Practice proved that assumption wrong inside of about six months of production deployments.

BM25 keyword matching is fast and precise for exact-match queries. Semantic search via dense embeddings captures meaning. Neither is wrong. They fail on different query types. Every production RAG system that needs to serve a broad range of user queries needs both.
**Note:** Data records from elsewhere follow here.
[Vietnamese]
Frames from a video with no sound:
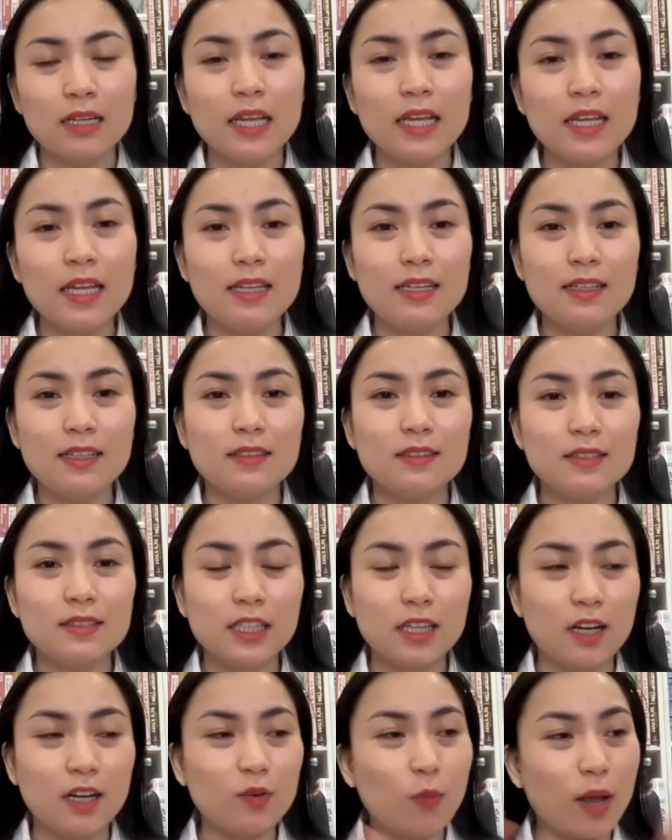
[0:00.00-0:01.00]
thì
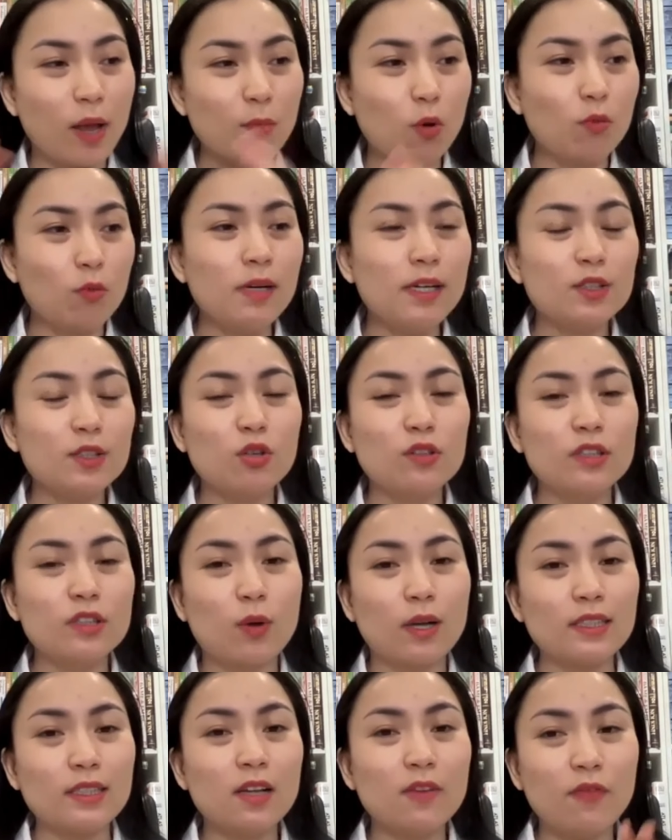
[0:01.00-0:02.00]
chỉ cần ngoài 40 thôi thì
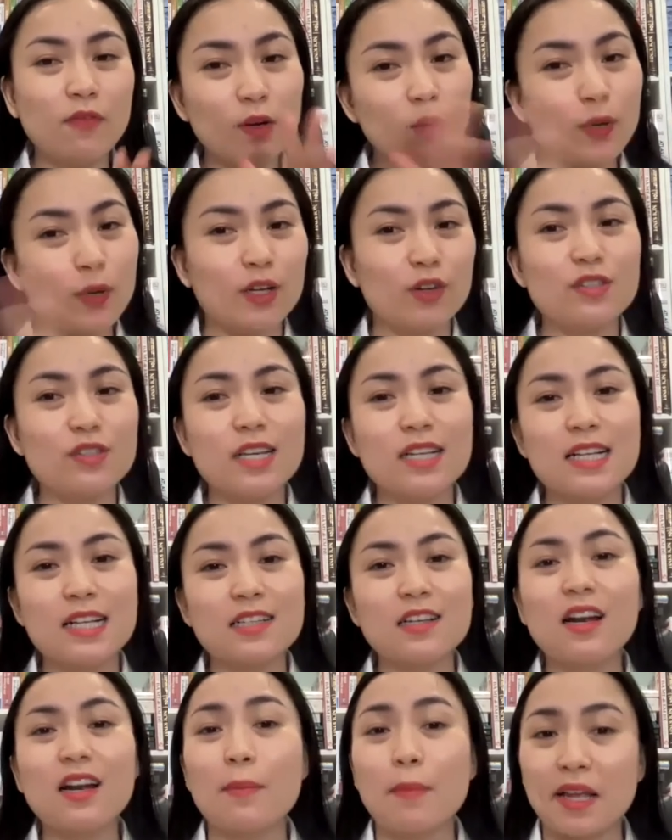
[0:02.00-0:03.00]
quá trình phân hủy nó diễn ra
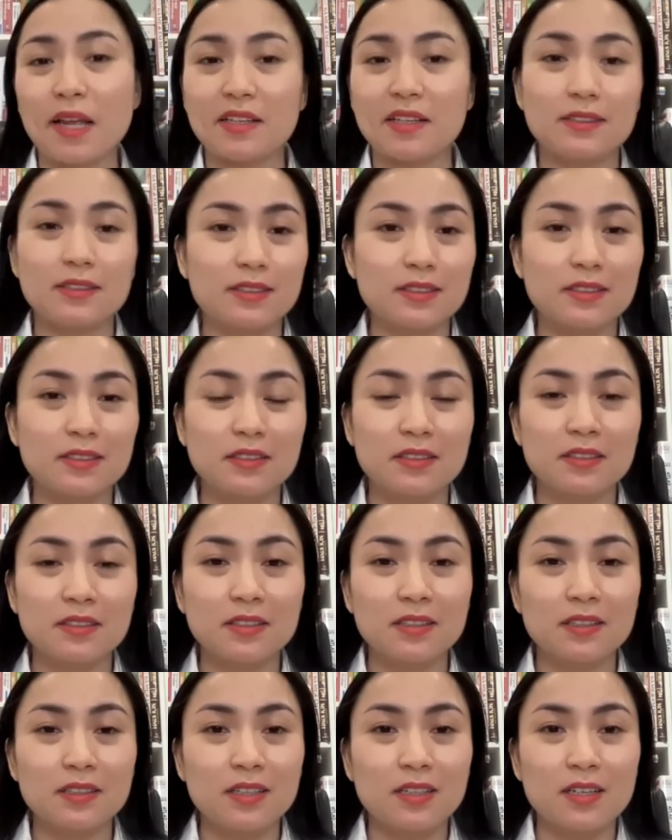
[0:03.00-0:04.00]
rất là mạnh
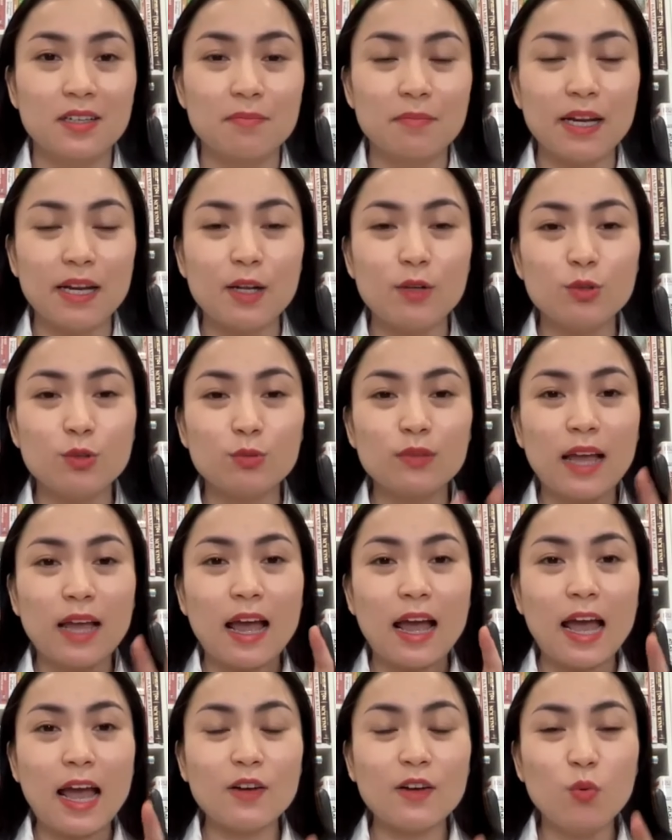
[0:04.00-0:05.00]
mà nếu chúng
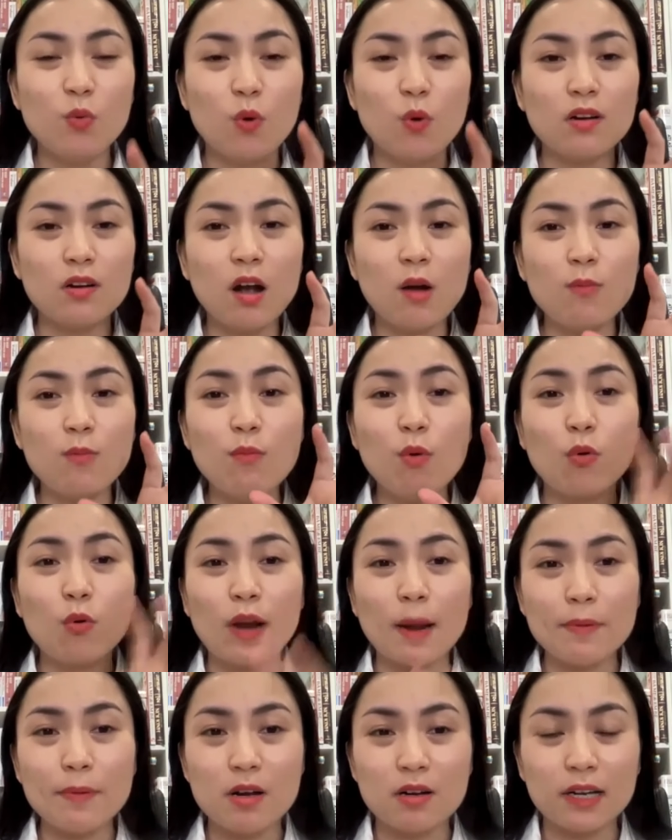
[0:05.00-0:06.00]
ta ăn uống không bù
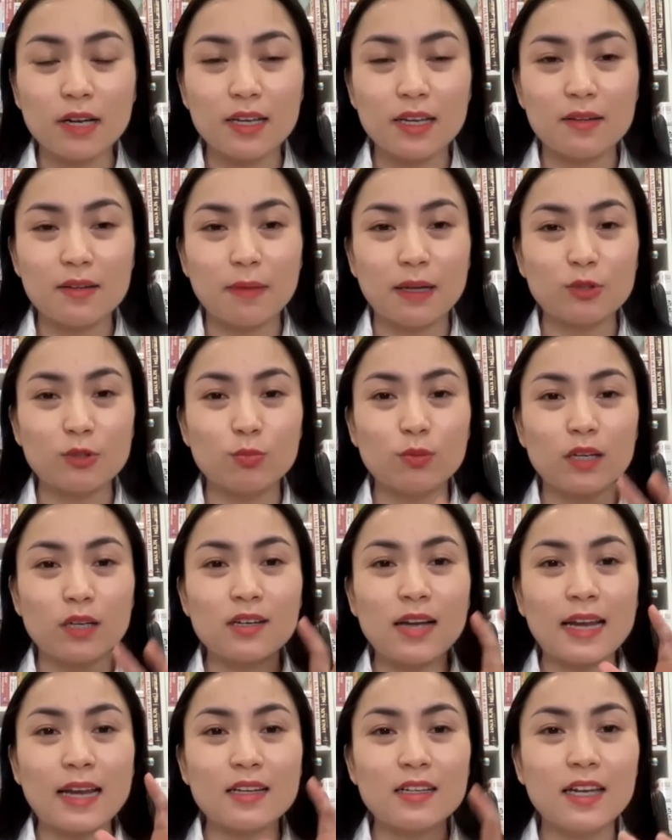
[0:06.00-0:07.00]
đắp được ấy mà chúng ta
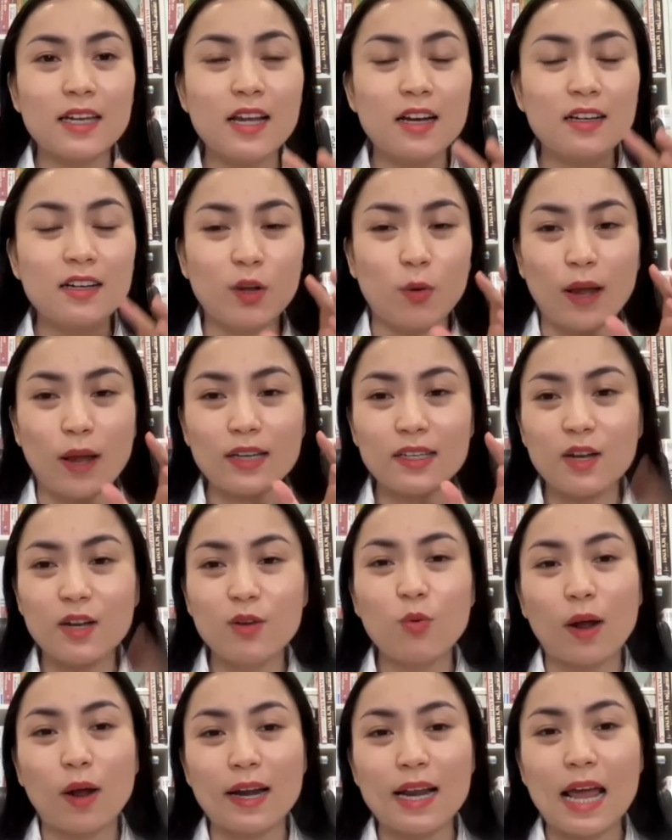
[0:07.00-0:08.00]
cứ ăn kiêng kiểu ăn
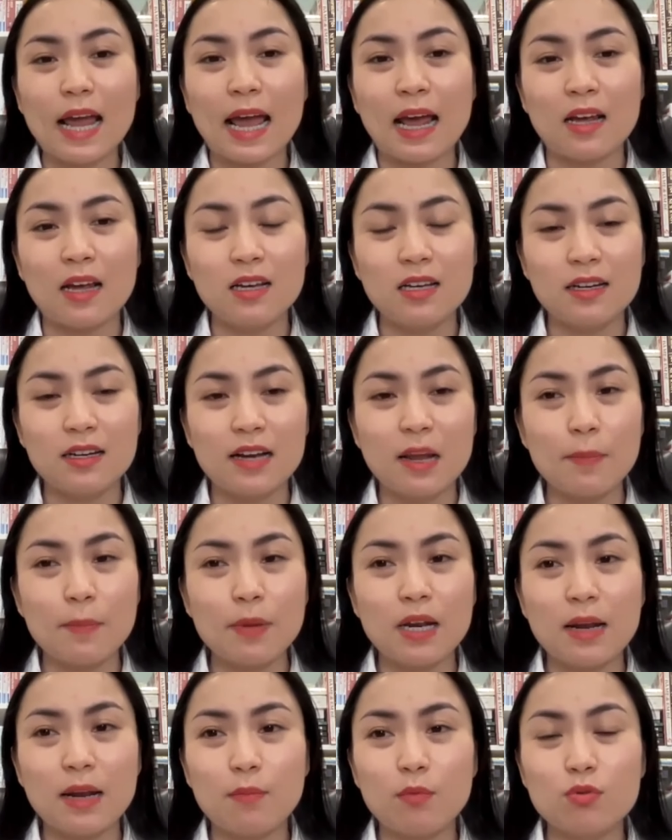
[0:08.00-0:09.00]
kiêng quá đà đặc
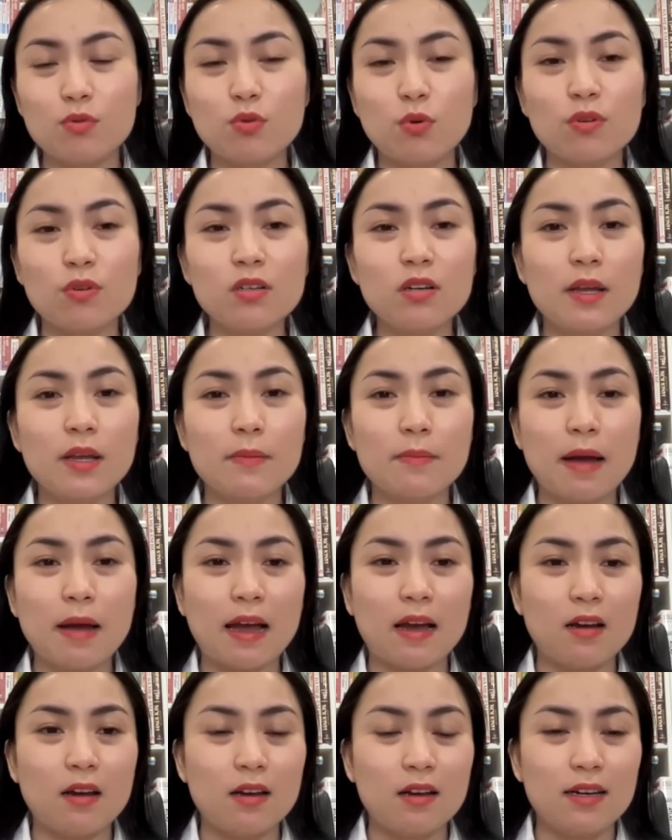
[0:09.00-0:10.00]
biệt là một số người
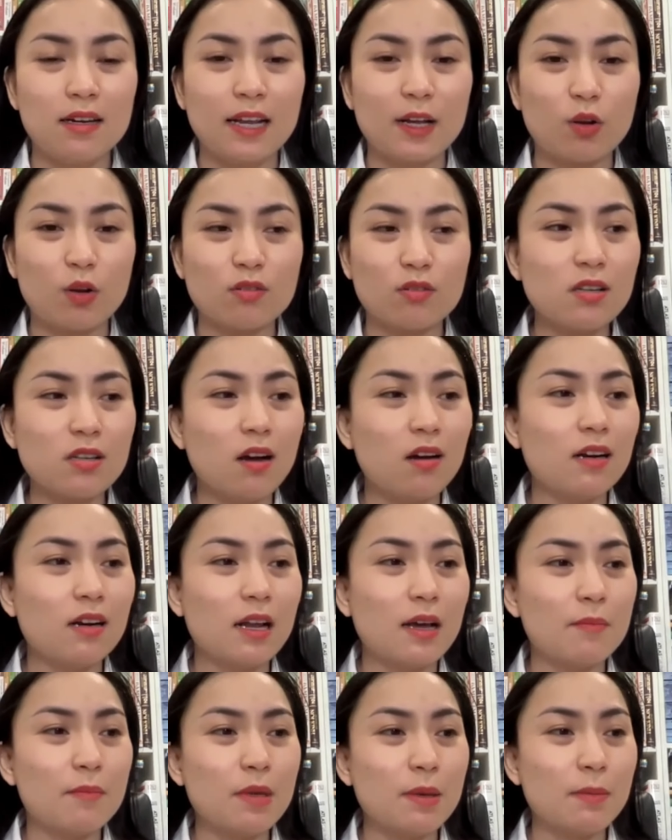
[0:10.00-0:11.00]
mà lại còn sợ
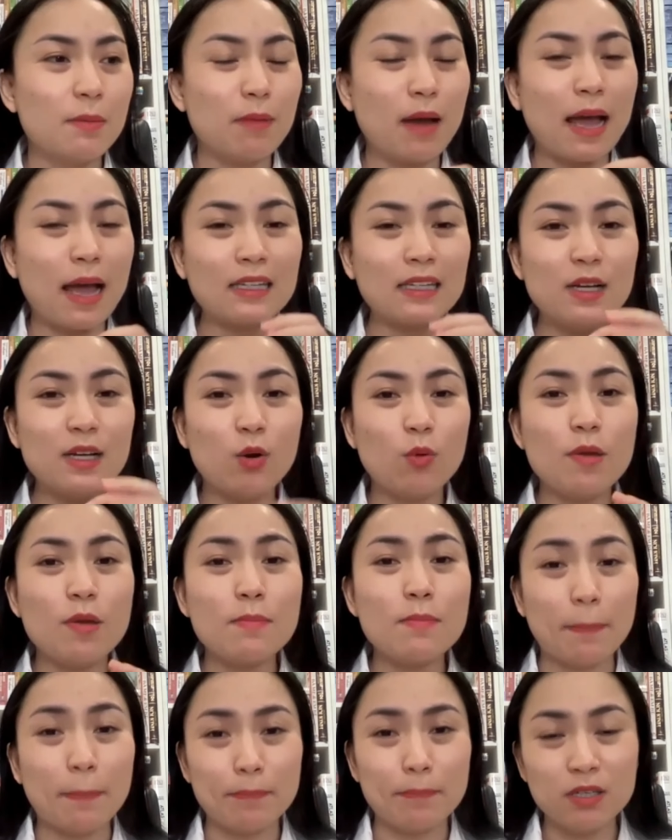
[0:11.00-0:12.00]
là bị ăn nhiều
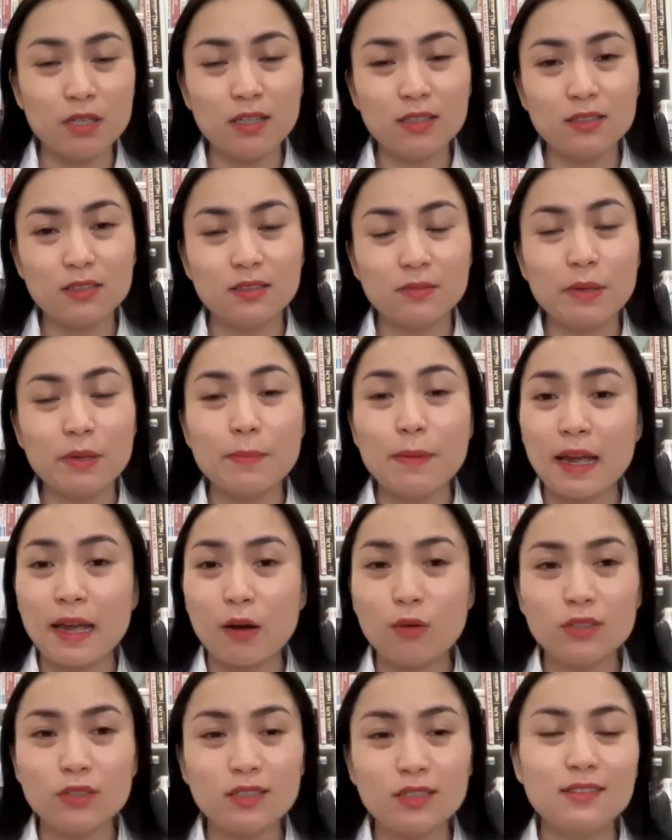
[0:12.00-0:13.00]
bị mập nữa bị
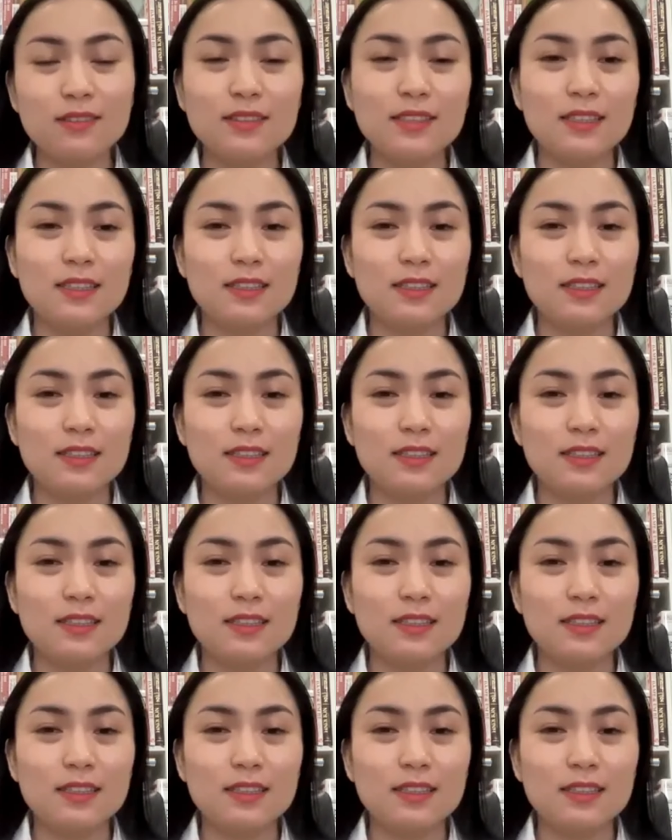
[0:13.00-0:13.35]
béo nữa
Reciprocal Rank Fusion (RRF) is the standard way to merge them. Both BM25 and dense retrieval produce independent ranked lists. RRF scores each document based on its position in each list. A document that ranks 2nd in dense and 8th in BM25 gets a higher combined score than one that ranks 1st in only dense and absent from BM25.

python
from rank_bm25 import BM25Okapi
from qdrant_client import QdrantClient
import numpy as np

def reciprocal_rank_fusion(
    dense_results: list[tuple[str, float]],   # (doc_id, score)
    bm25_results: list[tuple[str, float]],    # (doc_id, score)
    k: int = 60   # RRF constant — 60 is standard
) -> list[tuple[str, float]]:
    """
    Merge two ranked lists using Reciprocal Rank Fusion.
    k=60 is the standard constant that prevents top-ranked items from dominating.
    Returns merged list sorted by combined RRF score descending.
    """
    rrf_scores: dict[str, float] = {}

    # Score from dense retrieval ranks
    for rank, (doc_id, _) in enumerate(dense_results):
        rrf_scores[doc_id] = rrf_scores.get(doc_id, 0) + 1 / (k + rank + 1)

    # Score from BM25 retrieval ranks
    for rank, (doc_id, _) in enumerate(bm25_results):
        rrf_scores[doc_id] = rrf_scores.get(doc_id, 0) + 1 / (k + rank + 1)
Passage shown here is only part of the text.